***** Exercise materials *****

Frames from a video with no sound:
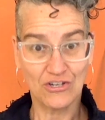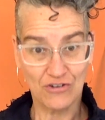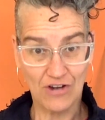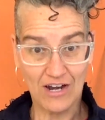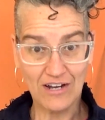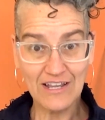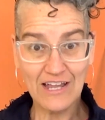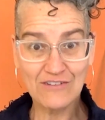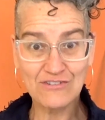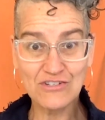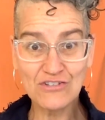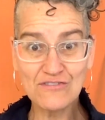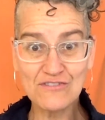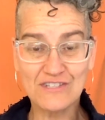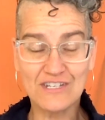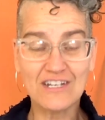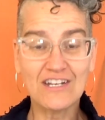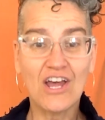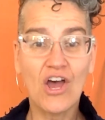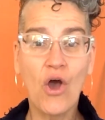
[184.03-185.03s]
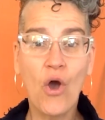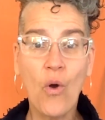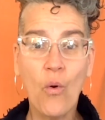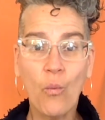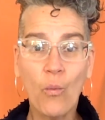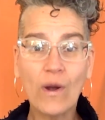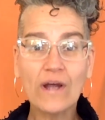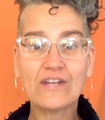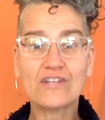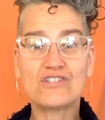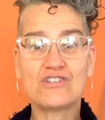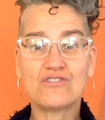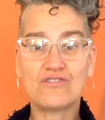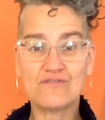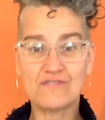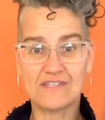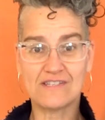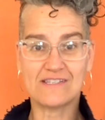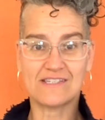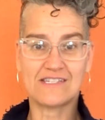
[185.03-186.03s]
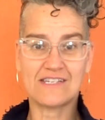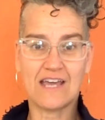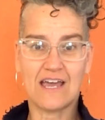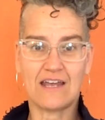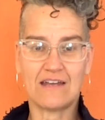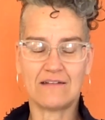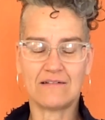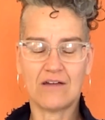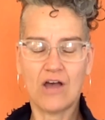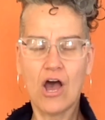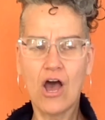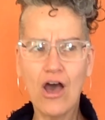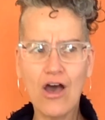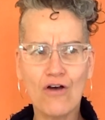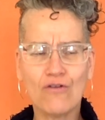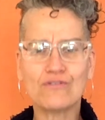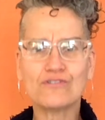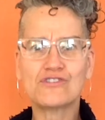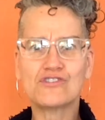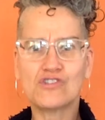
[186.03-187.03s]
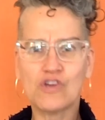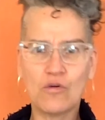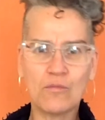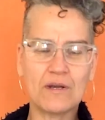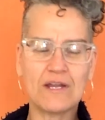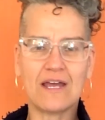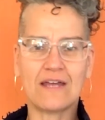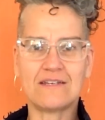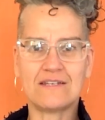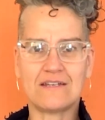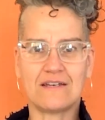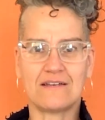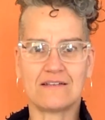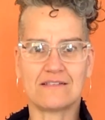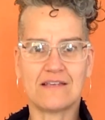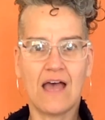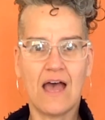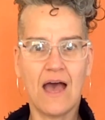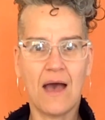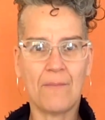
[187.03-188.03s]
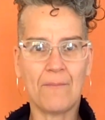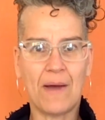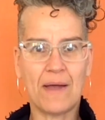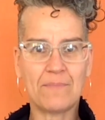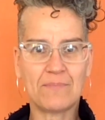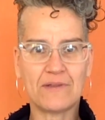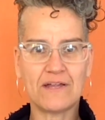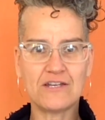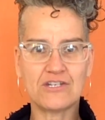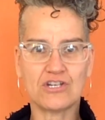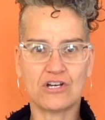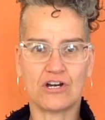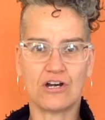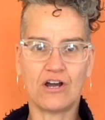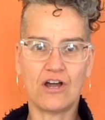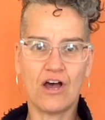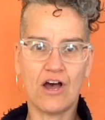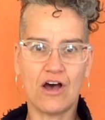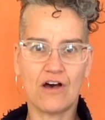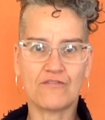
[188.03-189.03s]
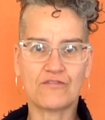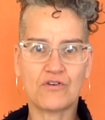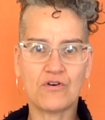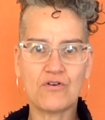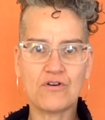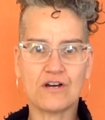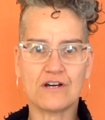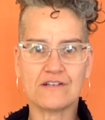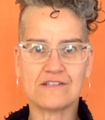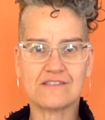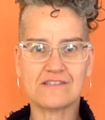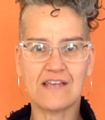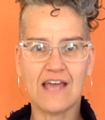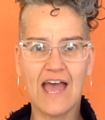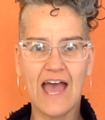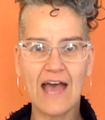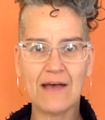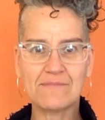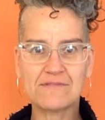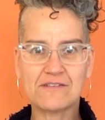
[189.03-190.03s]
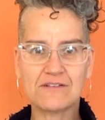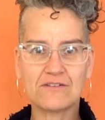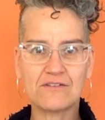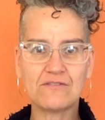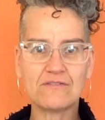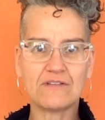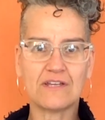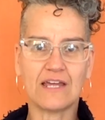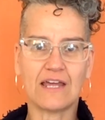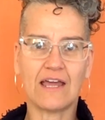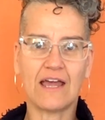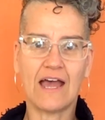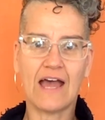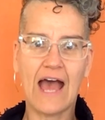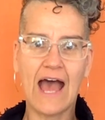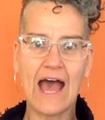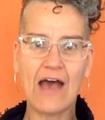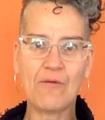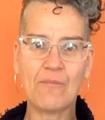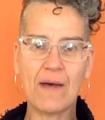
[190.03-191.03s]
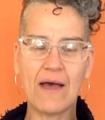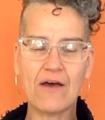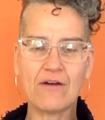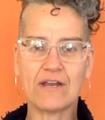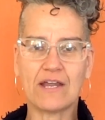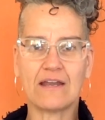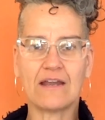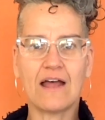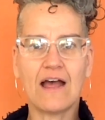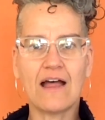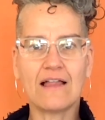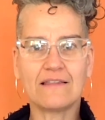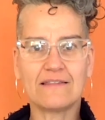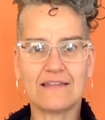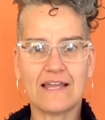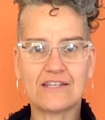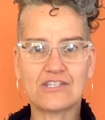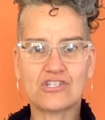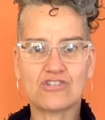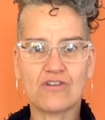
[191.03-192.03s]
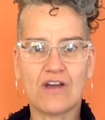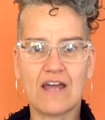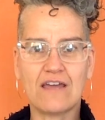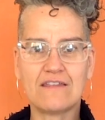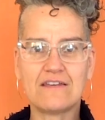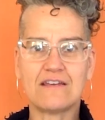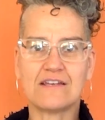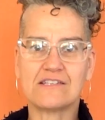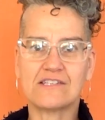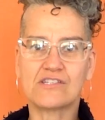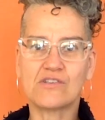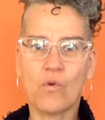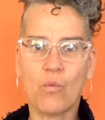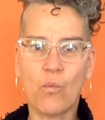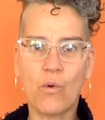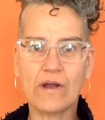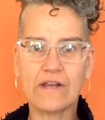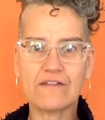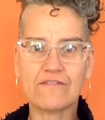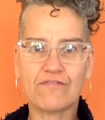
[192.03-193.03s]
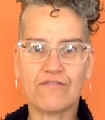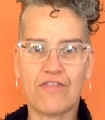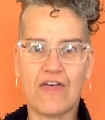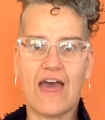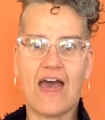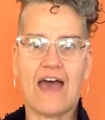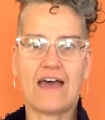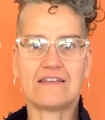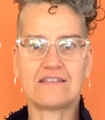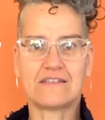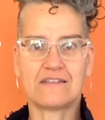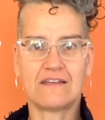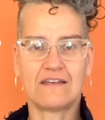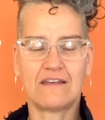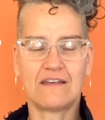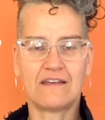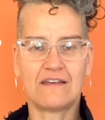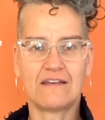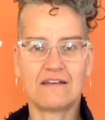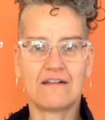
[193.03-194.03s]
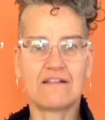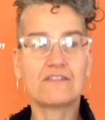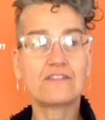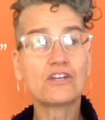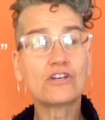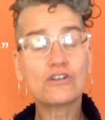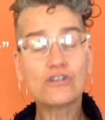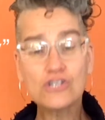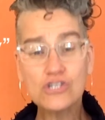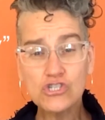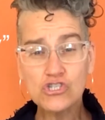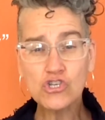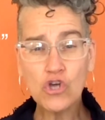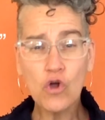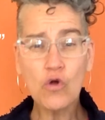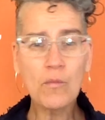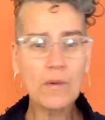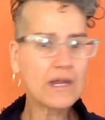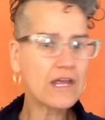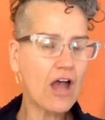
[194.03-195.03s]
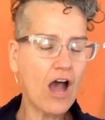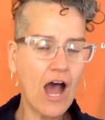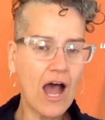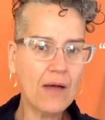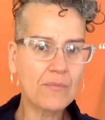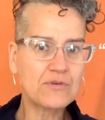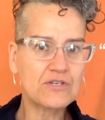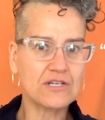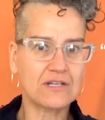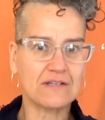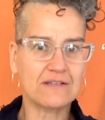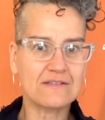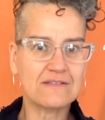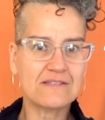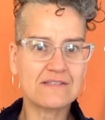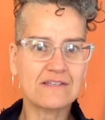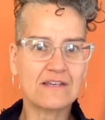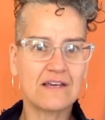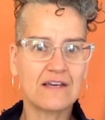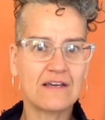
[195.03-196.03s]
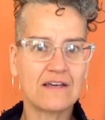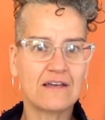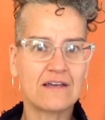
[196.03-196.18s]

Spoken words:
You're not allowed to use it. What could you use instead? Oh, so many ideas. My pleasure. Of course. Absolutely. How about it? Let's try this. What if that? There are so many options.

*****
***** Exercise materials *****

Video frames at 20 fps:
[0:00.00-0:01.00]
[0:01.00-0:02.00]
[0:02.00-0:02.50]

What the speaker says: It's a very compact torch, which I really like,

*****
***** Exercise materials *****

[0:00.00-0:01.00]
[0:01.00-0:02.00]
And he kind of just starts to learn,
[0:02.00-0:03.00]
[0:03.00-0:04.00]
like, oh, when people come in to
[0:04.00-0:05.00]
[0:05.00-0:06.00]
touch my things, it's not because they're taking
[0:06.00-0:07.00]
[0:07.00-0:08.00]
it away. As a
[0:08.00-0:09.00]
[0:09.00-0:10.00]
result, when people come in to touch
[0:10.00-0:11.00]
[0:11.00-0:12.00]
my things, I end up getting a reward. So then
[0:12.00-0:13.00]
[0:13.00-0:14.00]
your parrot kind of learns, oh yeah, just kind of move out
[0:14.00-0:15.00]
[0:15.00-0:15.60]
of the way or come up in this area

*****

* _Problem statement_
Using the data above, give again exactly the lines starting at the one holding "Frames from a" and ending at the one holding "[196.03-196.18s]", inclusive, and nothing more. Omit the pictures.

* _Result of the exercise_
Frames from a video with no sound:
[184.03-185.03s]
[185.03-186.03s]
[186.03-187.03s]
[187.03-188.03s]
[188.03-189.03s]
[189.03-190.03s]
[190.03-191.03s]
[191.03-192.03s]
[192.03-193.03s]
[193.03-194.03s]
[194.03-195.03s]
[195.03-196.03s]
[196.03-196.18s]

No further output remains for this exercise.